- _RECORDS FOR PROCESSING_:
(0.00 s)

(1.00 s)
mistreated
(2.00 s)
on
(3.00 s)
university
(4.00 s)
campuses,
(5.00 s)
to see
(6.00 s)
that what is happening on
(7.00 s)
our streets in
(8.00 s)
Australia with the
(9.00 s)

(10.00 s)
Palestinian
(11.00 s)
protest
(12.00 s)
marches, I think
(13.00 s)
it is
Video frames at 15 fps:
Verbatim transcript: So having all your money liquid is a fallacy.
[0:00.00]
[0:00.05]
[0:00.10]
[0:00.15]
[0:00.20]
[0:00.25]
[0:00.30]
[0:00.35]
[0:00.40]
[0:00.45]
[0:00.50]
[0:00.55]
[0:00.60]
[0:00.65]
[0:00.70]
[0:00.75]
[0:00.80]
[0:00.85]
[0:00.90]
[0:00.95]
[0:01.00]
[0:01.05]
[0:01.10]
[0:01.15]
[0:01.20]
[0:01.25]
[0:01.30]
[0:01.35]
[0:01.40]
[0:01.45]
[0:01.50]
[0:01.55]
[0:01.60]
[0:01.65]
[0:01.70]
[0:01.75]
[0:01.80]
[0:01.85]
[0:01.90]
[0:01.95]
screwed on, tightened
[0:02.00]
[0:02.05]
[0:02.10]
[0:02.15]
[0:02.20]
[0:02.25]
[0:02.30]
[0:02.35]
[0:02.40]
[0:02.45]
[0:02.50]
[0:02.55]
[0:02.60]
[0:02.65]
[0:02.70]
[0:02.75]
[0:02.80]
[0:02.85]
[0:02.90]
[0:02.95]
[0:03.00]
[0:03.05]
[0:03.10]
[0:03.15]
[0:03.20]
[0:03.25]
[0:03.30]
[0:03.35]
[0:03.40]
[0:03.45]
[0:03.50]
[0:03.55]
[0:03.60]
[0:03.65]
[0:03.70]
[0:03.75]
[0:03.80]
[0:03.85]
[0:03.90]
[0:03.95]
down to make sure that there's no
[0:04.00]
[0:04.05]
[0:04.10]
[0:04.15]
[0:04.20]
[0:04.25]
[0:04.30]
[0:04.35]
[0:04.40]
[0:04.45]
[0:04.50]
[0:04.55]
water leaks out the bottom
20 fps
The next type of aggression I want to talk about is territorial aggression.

- _WHAT IS BEING ASKED_:
Every line above should be reproduced precisely.

- _YOUR SOLUTION_:
(0.00 s)

(1.00 s)
mistreated
(2.00 s)
on
(3.00 s)
university
(4.00 s)
campuses,
(5.00 s)
to see
(6.00 s)
that what is happening on
(7.00 s)
our streets in
(8.00 s)
Australia with the
(9.00 s)

(10.00 s)
Palestinian
(11.00 s)
protest
(12.00 s)
marches, I think
(13.00 s)
it is
Video frames at 15 fps:
Verbatim transcript: So having all your money liquid is a fallacy.
[0:00.00]
[0:00.05]
[0:00.10]
[0:00.15]
[0:00.20]
[0:00.25]
[0:00.30]
[0:00.35]
[0:00.40]
[0:00.45]
[0:00.50]
[0:00.55]
[0:00.60]
[0:00.65]
[0:00.70]
[0:00.75]
[0:00.80]
[0:00.85]
[0:00.90]
[0:00.95]
[0:01.00]
[0:01.05]
[0:01.10]
[0:01.15]
[0:01.20]
[0:01.25]
[0:01.30]
[0:01.35]
[0:01.40]
[0:01.45]
[0:01.50]
[0:01.55]
[0:01.60]
[0:01.65]
[0:01.70]
[0:01.75]
[0:01.80]
[0:01.85]
[0:01.90]
[0:01.95]
screwed on, tightened
[0:02.00]
[0:02.05]
[0:02.10]
[0:02.15]
[0:02.20]
[0:02.25]
[0:02.30]
[0:02.35]
[0:02.40]
[0:02.45]
[0:02.50]
[0:02.55]
[0:02.60]
[0:02.65]
[0:02.70]
[0:02.75]
[0:02.80]
[0:02.85]
[0:02.90]
[0:02.95]
[0:03.00]
[0:03.05]
[0:03.10]
[0:03.15]
[0:03.20]
[0:03.25]
[0:03.30]
[0:03.35]
[0:03.40]
[0:03.45]
[0:03.50]
[0:03.55]
[0:03.60]
[0:03.65]
[0:03.70]
[0:03.75]
[0:03.80]
[0:03.85]
[0:03.90]
[0:03.95]
down to make sure that there's no
[0:04.00]
[0:04.05]
[0:04.10]
[0:04.15]
[0:04.20]
[0:04.25]
[0:04.30]
[0:04.35]
[0:04.40]
[0:04.45]
[0:04.50]
[0:04.55]
water leaks out the bottom
20 fps
The next type of aggression I want to talk about is territorial aggression.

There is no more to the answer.